Born with oculocutaneous albinism type 1 (OCA1), Sugandha Gupta overcame the lack of disability accommodations in her native India to earn advanced degrees and is currently Assistant Professor of Fashion Design and Social Justice at Parsons School of Design in New York. The Dot Experience will include a weaving activity inspired by Sugandha’s sensory art. According to Sugandha, “We constantly talk about society as a fabric that’s woven…or how community is interwoven…and we use yarn and thread metaphors in our language so often.” Passionate about every aspect of her creation, taking a version of that activity to communities was a natural response to Sugandha’s enthusiasm for her craft.

Heeding Sugandha’s wisdom that, “there are many multiple ways of engaging a broad audience” the education team developed Woven Together, a simple yet versatile activity that offers an engaging way to teach community, accessibility, and diversity to groups of any size. Each group works together to weave different textiles around a frame to create a beautiful design. Frames for the woven piece are based on the size of the community that will add the textiles to them.

Sugandha’s focus on the sensory nature of textiles and the necessity of sustainability brings The Dot Experience team through APH’s factory production on a regular basis, scouring garbage cans for an amazing wealth of textiles to repurpose. The team finds ropes, wire frames, and plastics of different sizes and textures around APH and pilfers “leftovers” from seamstresses and friends that collect fabrics. Our team members encourage participants to use a multi-sensory approach when choosing textiles. An engaging experience that children truly enjoy, they choose textiles first by touch, then by sight.
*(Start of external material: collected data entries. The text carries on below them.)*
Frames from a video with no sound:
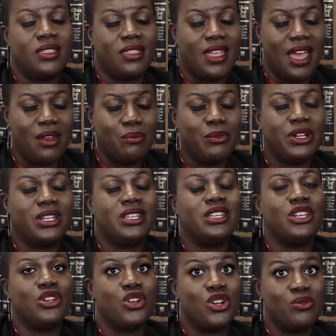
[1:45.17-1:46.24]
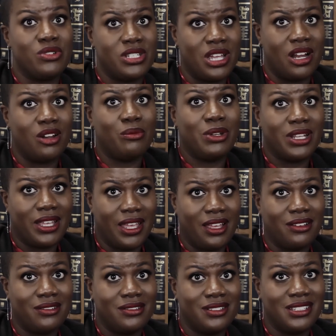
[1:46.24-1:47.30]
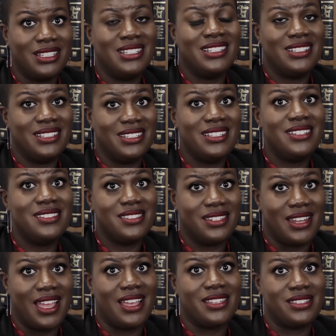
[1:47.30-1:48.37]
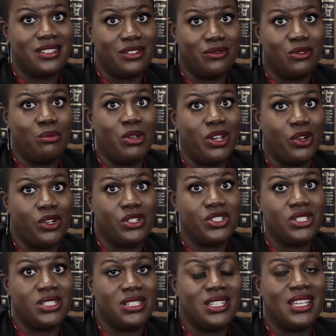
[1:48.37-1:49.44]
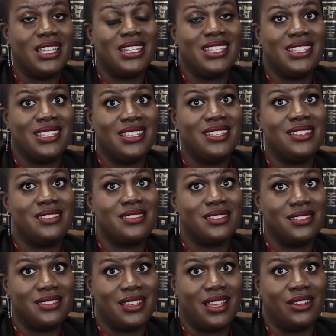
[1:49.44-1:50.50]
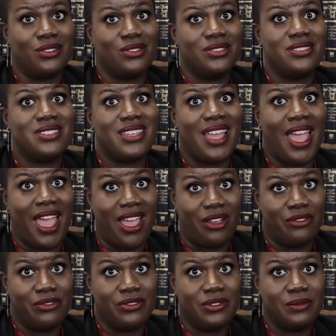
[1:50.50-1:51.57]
that money in her retirement account is an asset of the marriage, and he is entitled to half.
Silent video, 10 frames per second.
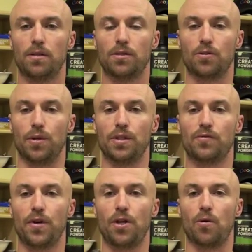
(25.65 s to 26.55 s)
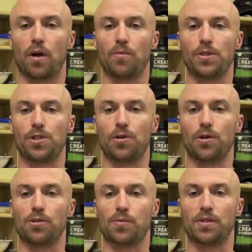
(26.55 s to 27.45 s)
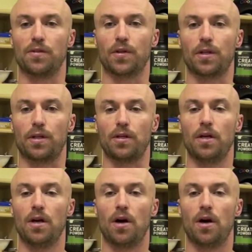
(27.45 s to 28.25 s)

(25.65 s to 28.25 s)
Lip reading: So in this video, what I'll be showing you specifically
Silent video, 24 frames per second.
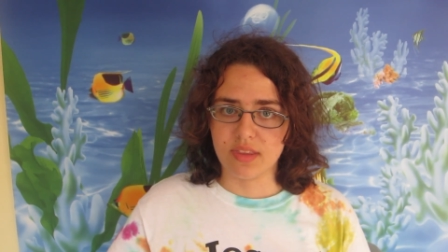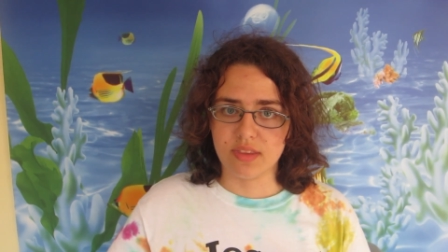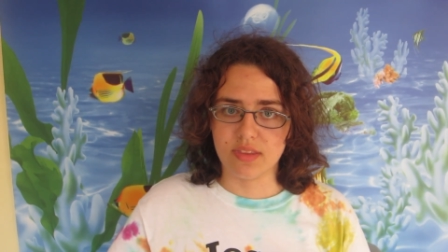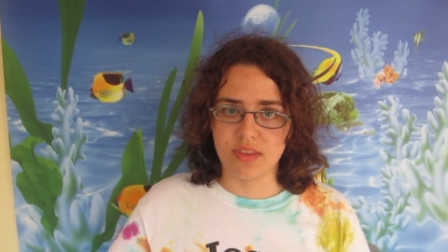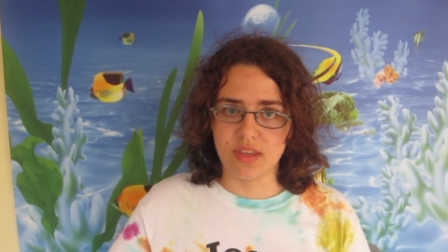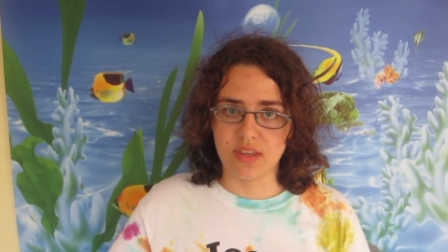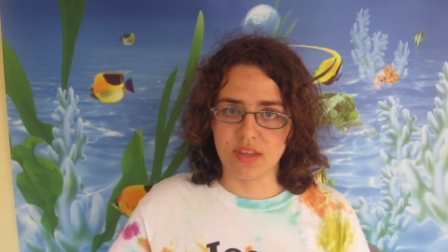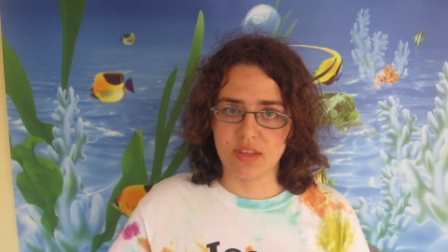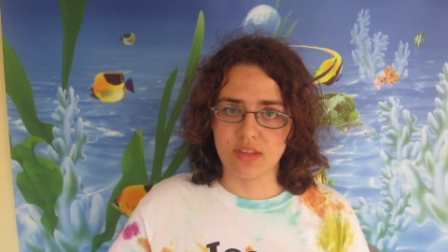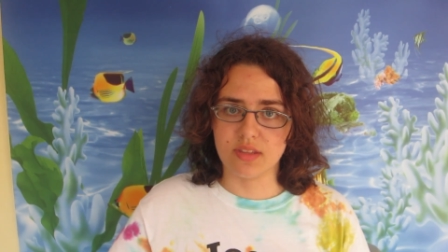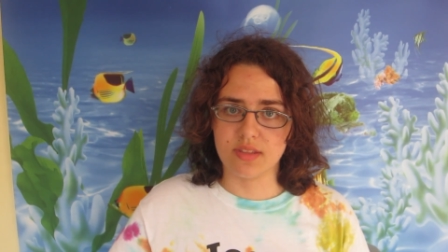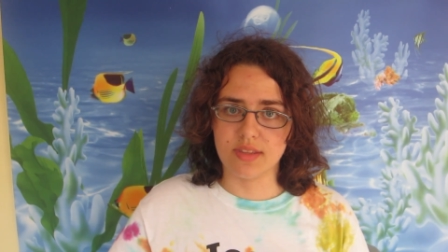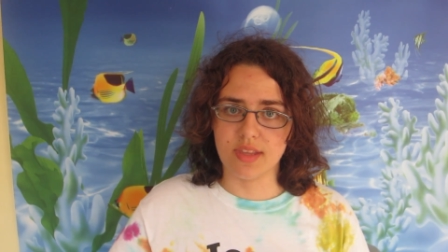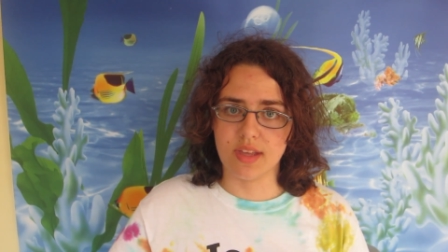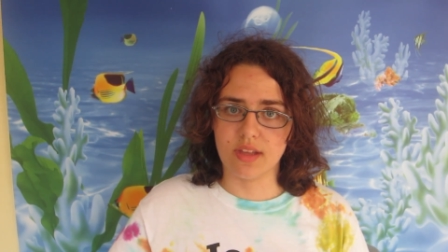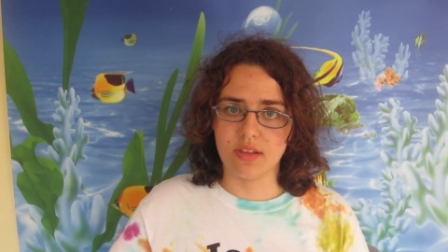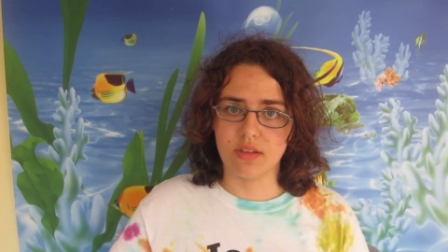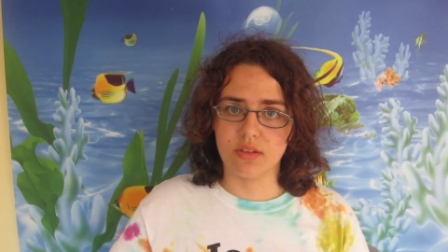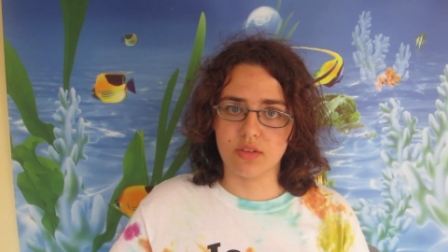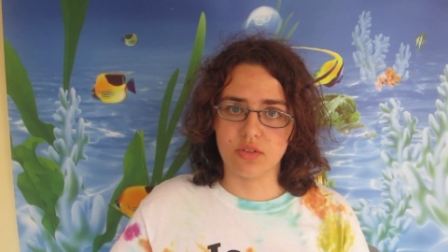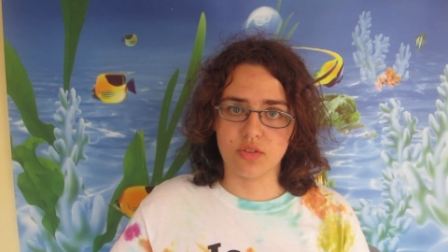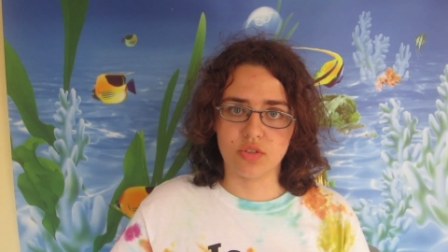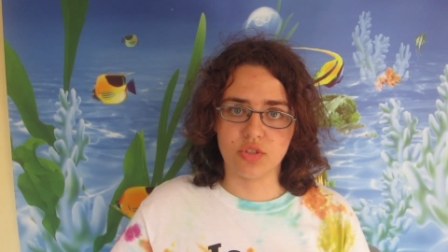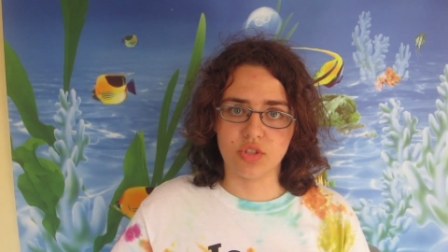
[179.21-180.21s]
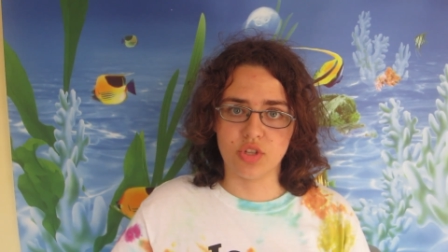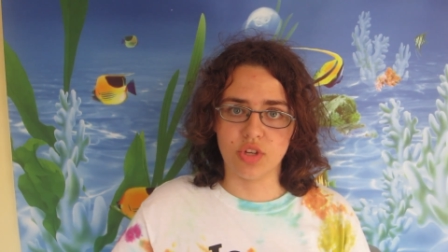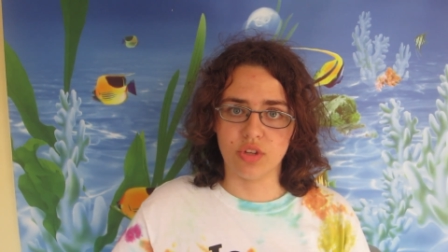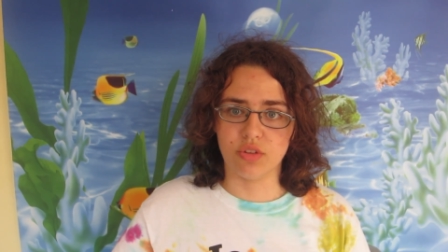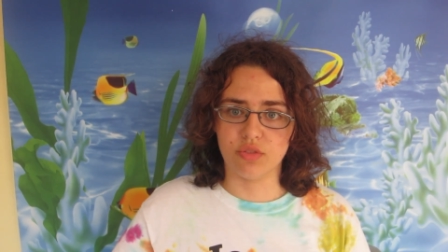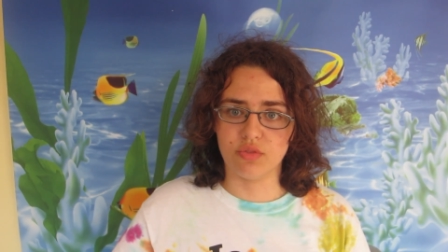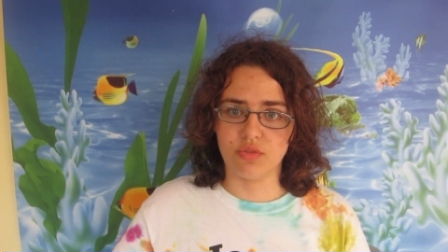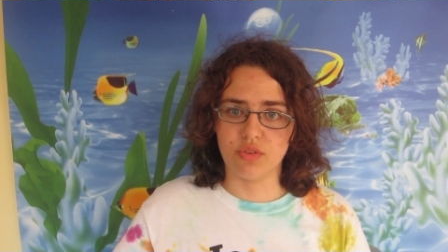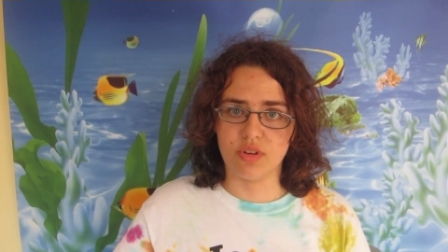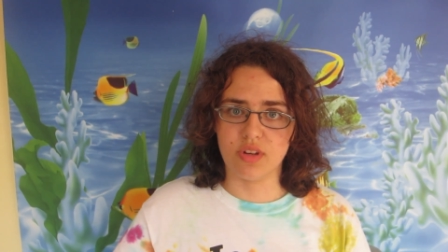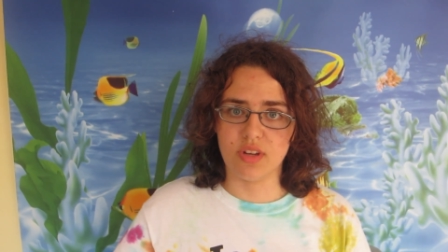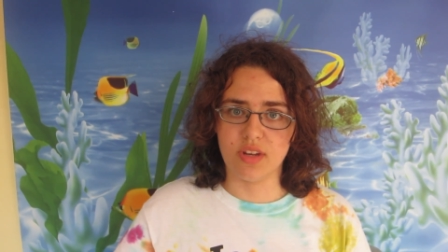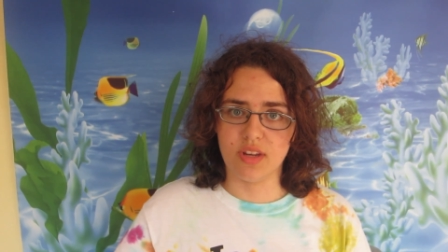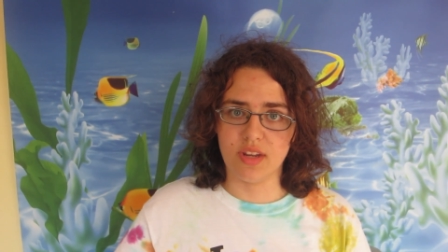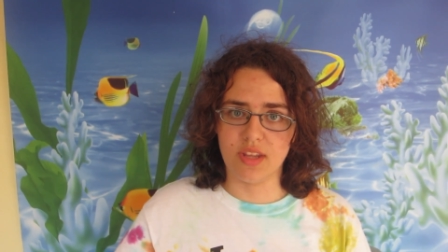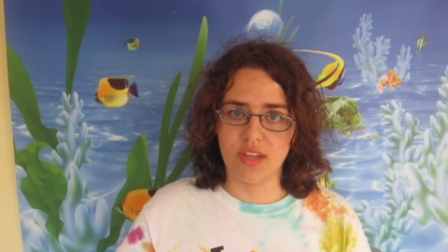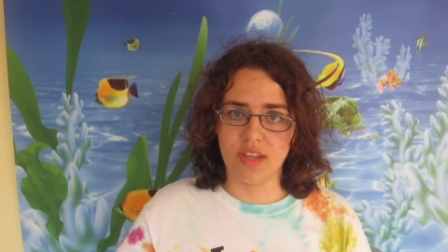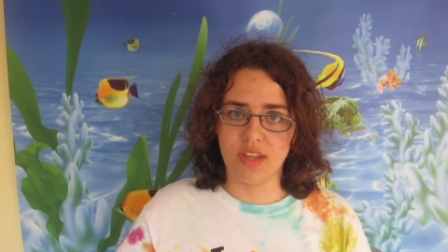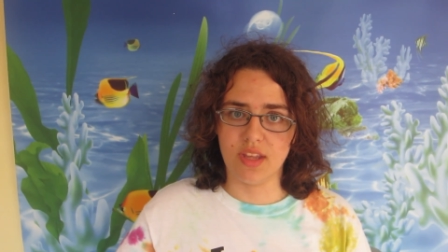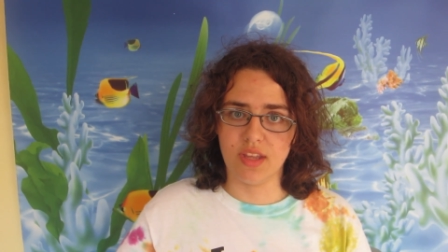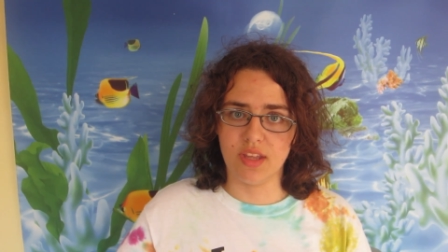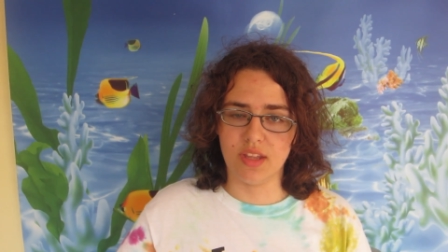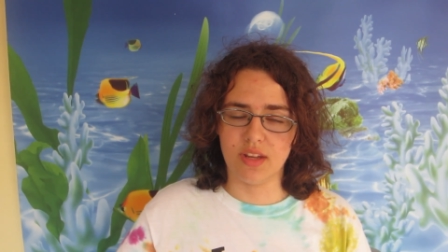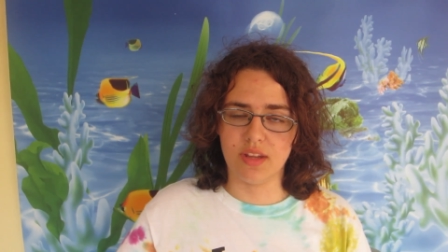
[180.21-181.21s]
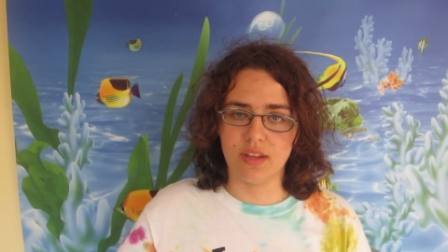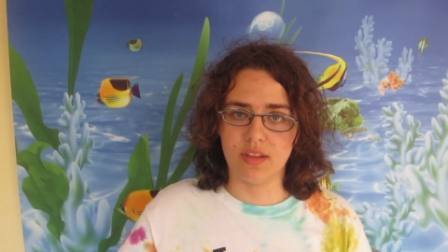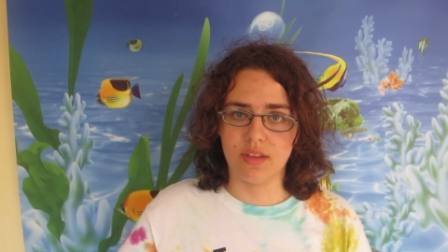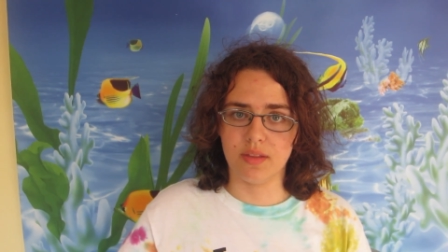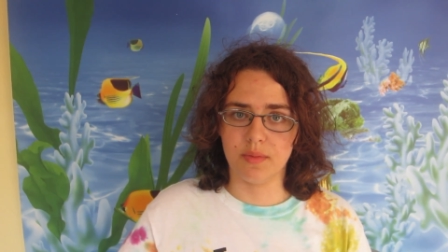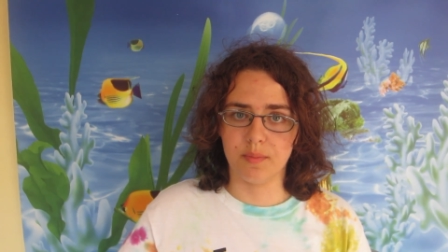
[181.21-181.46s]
things that children need.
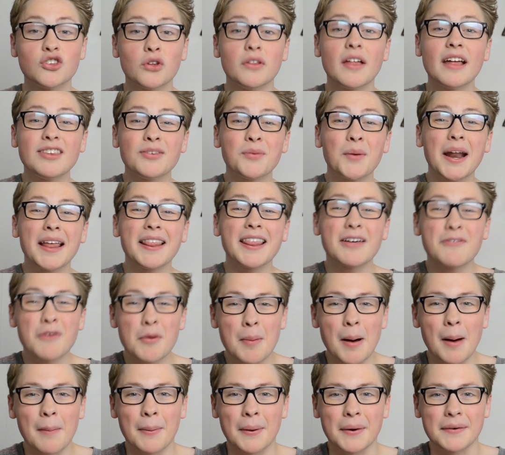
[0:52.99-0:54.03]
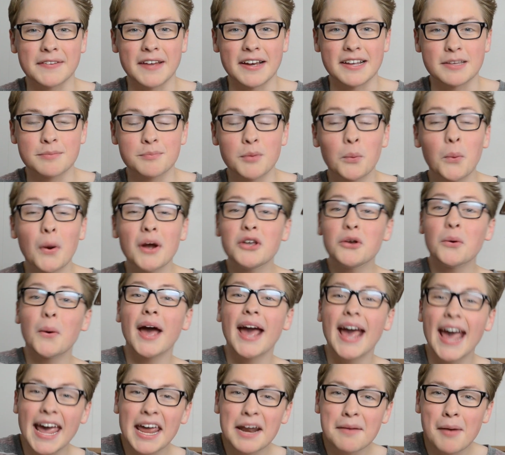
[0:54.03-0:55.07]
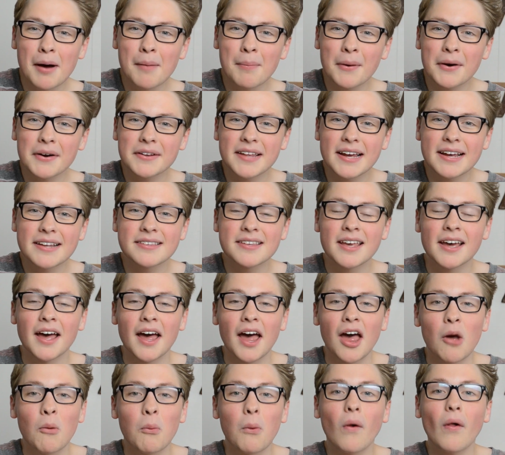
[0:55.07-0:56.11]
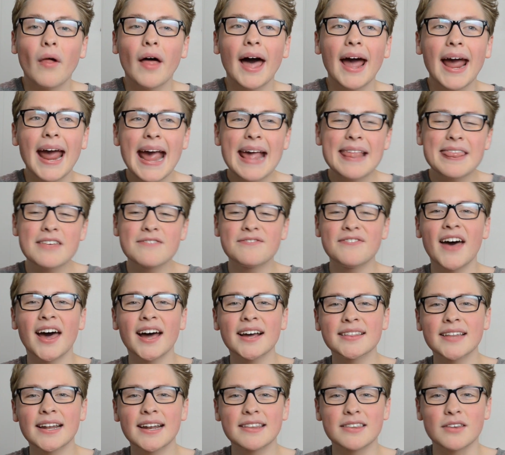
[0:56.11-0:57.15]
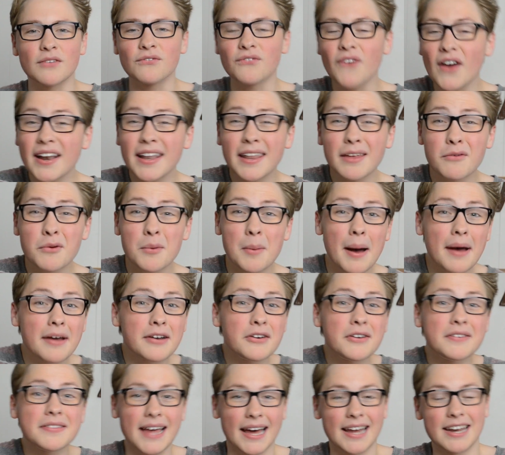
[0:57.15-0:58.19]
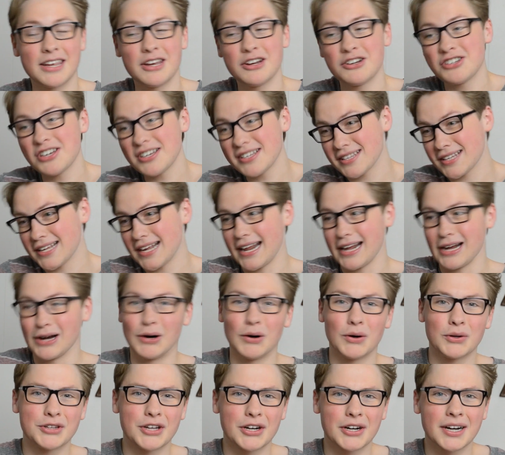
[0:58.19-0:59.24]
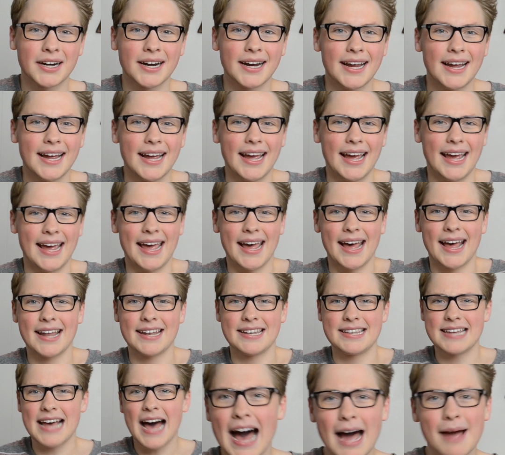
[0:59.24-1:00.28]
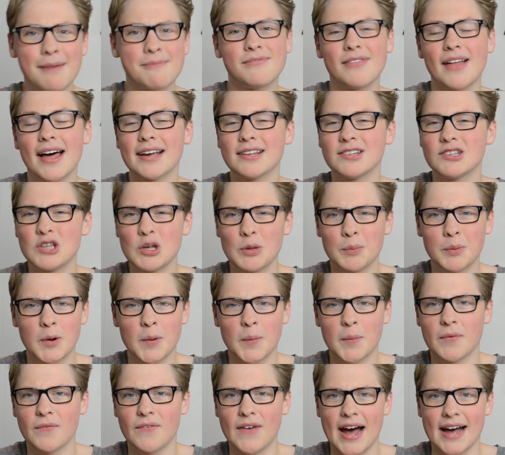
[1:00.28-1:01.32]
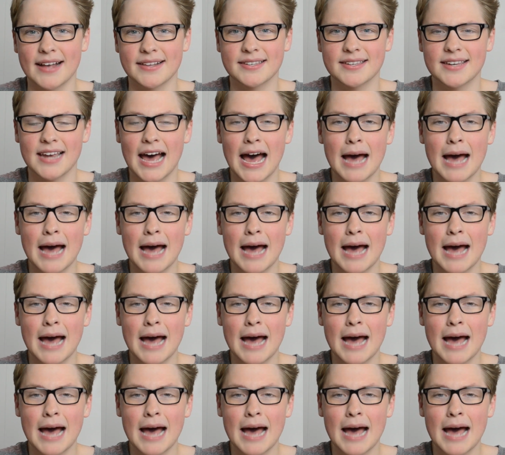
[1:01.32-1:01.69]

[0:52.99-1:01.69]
So that's what I love about birthdays. But what do I hate about birthdays? Well, I hate the fact that it's a friendly reminder that you're just getting older and time flies super duper fast.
This fall, we will be increasing the sensory focus by adding fall spices and scents like cinnamon, cloves, and dried sage. In the spring, participants will be able to choose fresh lavender twigs and other herbs to intertwine into their designs.

This year, Woven Together has engaged individual groups that produce a single, collaborative work. The team is also developing a program for a civic group that will allow six separate camp groups to participate in a summer-long, single weaving project focused on their community. Woven Together is an activity that can expand as needed and has the potential to meet the needs of many types of different communities.

Whether Woven Together takes one group a single day or several groups six weeks, each program will reflect Sugandha’s passion for community, disability, and sustainability. Each completed frame is a testament to understanding that welcoming disability enriches the diversity of every community.